Monday, September 6, 2010

Caché

Michael Haneke’s Caché is about white guilt, French division. You can tell early on that the mystery of the videotapes—à la Lost Highway—will never be solved, and that there’ll be no chance for Daniel Auteuil’s Georges to redeem himself. The tapes are just a ploy to strip him naked, to show that beneath the veneer of civilization—he hosts a show about books on public television, and his wife works in publishing—he’s a petty, pathetic man, still held accountable for a crime he committed at age six, a crime that he’ll never have the humility to fess up to. Haneke’s “objective” style has the same objectives as the videotapes.
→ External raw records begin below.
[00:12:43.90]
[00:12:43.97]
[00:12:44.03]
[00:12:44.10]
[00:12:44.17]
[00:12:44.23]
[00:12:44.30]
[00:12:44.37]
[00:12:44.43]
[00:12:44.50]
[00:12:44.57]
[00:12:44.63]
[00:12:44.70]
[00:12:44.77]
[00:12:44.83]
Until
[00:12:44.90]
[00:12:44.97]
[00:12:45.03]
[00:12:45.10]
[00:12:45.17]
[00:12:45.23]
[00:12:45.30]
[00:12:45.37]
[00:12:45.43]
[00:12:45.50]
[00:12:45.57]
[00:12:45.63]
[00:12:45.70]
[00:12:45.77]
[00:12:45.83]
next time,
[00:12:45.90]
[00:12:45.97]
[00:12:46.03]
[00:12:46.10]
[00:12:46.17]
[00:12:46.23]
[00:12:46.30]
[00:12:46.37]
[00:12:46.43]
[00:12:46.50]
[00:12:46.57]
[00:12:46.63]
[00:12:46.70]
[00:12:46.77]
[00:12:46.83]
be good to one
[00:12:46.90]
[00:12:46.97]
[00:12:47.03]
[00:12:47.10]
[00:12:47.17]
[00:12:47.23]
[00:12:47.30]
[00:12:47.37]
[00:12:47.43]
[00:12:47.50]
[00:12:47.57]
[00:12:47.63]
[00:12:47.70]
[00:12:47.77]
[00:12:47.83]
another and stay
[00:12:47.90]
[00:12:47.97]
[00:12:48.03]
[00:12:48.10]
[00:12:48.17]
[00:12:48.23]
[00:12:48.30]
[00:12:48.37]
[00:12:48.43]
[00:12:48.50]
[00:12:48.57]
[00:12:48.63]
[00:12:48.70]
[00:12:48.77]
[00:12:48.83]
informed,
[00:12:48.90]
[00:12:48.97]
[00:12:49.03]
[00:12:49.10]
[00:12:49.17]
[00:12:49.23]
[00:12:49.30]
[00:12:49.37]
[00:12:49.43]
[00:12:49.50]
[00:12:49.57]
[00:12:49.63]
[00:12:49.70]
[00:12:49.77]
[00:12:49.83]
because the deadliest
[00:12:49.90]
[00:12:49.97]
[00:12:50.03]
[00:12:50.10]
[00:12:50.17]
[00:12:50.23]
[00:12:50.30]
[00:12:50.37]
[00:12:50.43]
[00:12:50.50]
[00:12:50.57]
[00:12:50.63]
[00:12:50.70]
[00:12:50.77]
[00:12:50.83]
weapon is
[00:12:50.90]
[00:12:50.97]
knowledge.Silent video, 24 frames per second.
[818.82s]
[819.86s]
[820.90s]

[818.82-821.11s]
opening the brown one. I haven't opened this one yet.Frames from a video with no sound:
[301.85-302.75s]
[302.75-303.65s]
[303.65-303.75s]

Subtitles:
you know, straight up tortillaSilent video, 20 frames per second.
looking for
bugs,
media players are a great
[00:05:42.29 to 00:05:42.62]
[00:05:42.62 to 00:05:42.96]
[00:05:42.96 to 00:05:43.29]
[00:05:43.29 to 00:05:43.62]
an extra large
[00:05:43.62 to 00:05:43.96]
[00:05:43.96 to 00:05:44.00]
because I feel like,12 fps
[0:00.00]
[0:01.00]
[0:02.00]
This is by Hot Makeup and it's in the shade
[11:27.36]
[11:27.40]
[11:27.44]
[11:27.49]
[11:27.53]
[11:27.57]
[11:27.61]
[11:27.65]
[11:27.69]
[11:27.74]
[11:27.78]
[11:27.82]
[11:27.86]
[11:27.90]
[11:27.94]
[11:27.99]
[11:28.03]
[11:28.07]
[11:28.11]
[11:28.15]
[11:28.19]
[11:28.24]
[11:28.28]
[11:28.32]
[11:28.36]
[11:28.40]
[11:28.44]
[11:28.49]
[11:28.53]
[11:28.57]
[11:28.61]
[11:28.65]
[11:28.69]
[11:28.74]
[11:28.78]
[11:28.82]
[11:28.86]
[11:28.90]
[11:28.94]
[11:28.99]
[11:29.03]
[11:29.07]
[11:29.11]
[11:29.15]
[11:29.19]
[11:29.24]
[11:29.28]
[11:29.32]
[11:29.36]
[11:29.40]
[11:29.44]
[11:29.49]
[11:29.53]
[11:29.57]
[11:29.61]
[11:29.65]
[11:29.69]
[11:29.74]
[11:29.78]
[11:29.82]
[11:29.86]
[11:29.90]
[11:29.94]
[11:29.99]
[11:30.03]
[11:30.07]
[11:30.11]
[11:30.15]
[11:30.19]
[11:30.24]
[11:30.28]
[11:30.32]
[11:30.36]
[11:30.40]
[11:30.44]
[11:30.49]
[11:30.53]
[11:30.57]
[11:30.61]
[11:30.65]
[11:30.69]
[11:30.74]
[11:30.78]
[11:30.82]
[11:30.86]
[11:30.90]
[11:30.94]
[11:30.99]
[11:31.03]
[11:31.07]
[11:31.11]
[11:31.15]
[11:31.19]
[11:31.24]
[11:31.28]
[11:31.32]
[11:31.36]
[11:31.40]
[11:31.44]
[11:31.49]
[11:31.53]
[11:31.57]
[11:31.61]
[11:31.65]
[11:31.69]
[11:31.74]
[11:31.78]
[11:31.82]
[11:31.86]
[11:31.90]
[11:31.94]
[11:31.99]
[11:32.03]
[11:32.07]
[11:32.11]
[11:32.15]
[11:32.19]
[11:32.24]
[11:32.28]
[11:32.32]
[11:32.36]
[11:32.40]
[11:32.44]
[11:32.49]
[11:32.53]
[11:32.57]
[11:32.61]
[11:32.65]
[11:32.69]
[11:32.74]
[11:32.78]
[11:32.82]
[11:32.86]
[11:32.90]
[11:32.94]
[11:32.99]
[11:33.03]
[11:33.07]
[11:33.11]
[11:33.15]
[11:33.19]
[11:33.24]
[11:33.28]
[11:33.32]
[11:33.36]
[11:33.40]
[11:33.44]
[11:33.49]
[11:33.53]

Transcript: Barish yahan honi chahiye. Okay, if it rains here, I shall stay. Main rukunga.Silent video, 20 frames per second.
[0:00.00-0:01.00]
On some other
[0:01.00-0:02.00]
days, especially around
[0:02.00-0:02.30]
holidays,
In The White Ribbon, set nearly a century ago, his dreamlike, black-and-white formalism captured how things might have felt; in Caché, he seems to be saying that this is how things are. Everybody—even refined literary types (the sort who’d go to see such a high-minded thriller)—is stained. It might have been more tolerable if Georges went through some semblance of a change, but Haneke makes it clear that, outside of his nightmares, Georges will never budge. To him, the mystery has been solved, even as it’s made abundantly clear to us that he’s latching onto a red herring—an improbable one at that. But the film is certainly gripping; you suffer on Georges’s behalf.